TXO Production Corp. v. Alliance Resources Corp.

McHUGH, Chief Justice,

concurring:

Although I concur with much of the majority’s analysis in the present case, I disagree with the majority’s categorization of defendants against whom punitive damages have been awarded. The majority opinion categorizes these defendants as either “really mean” or “really stupid.” In its cavalier attempt to be clever and amusing, the majority opinion has carelessly ignored the fundamental factors which have traditionally been used by courts to characterize the conduct of defendants in assessing punitive damages.

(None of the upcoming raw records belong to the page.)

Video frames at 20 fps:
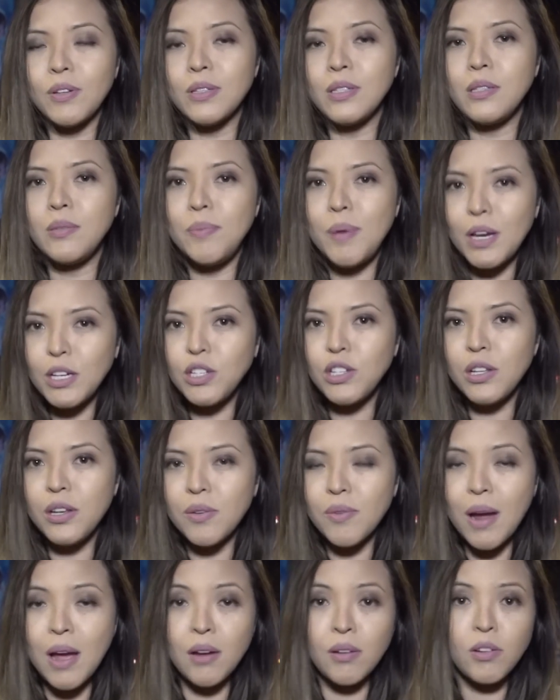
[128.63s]
especially
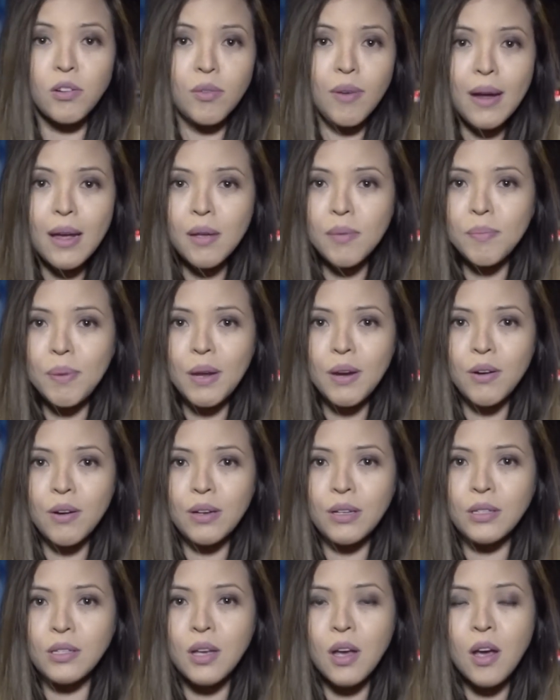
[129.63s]
around
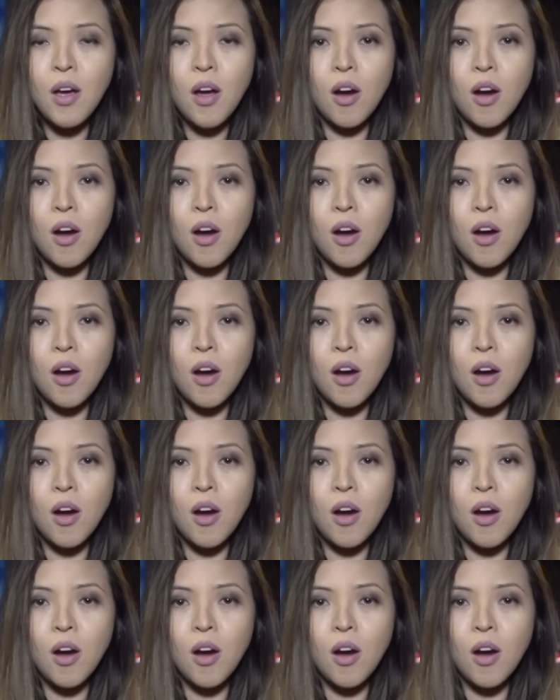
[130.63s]
grandparents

Punitive damages have historically been part of our state tort law. As the law has developed in this area, certain terms have been established to characterize the degree of reprehensibility of the defendant’s conduct.

Our traditional rule summarizing the type of conduct that will give rise to punitive damages is found in syllabus point 1 of Goodwin v. Thomas, 184 W.Va. 611, 403 S.E.2d 13 (1991):

‘ “In actions of tort, where gross fraud, malice, oppression, or wanton, willful, or reckless conduct or criminal indifference to civil obligations affecting the rights of others appear, or where legislative enactment authorizes, it, the jury may assess exemplary, punitive, or vindictive damages....” Syllabus point 4, in part, Mayer v. Frobe, 40 W.Va. 246, 22 S.E. 58 (1895).’ Syllabus point 1, Wells v. Smith, 171 W.Va. 97, 297 S.E.2d 872 (1982).

*483Not surprisingly, none of the courts in the punitive damages cases cited by the majority use the terms “really stupid” or “really mean” when describing the defendant’s actions in their review of the punitive damage awards. Instead, when characterizing the defendant’s conduct, those courts use terms such as “conscious indifference,” Glasscock v. Armstrong Cork Co., 946 F.2d 1085, 1093 (5th Cir.1991), reh’g denied, 951 F.2d 347, cert. denied, Celotex Corp. v. Glasscock, — U.S. -, 112 S.Ct. 1778, 118 L.Ed.2d 435 (1992); “reckless, willful and wanton,” Defender Industries, Inc. v. Northwestern Mutual Life Ins. Co., 938 F.2d 502, 505 (4th Cir. 1991); “particularly egregious,” Eichenseer v. Reserve Life Ins. Co., 934 F.2d 1377, 1382 (5th Cir.1991); and “reprehensible,” Hospital Authority of Gwinnett County v. Jones, 261 Ga. 613, 409 S.E.2d 501, 502 (1991), cert. denied, — U.S. -, 112 S.Ct. 1175, 117 L.Ed.2d 420 (1992) and Gamble v. Stevenson, 406 S.E.2d 350, 355 (S.C.1991).

These terms are well-founded in our tort law, and I can see no useful purpose whatsoever in abandoning these terms for the ridiculous categorization proposed by the majority in its opinion today. The terms noted above are those upon which attorneys and judges have traditionally relied in assessing punitive damages awards. Unfortunately, by suggesting the use of such subjective and nontechnical terms as “really stupid” and “really mean,” the majority has offered no practical guidance to attorneys or judges in analyzing punitive damages cases.

I am authorized to state that Justice MILLER joins me in this concurring opinion.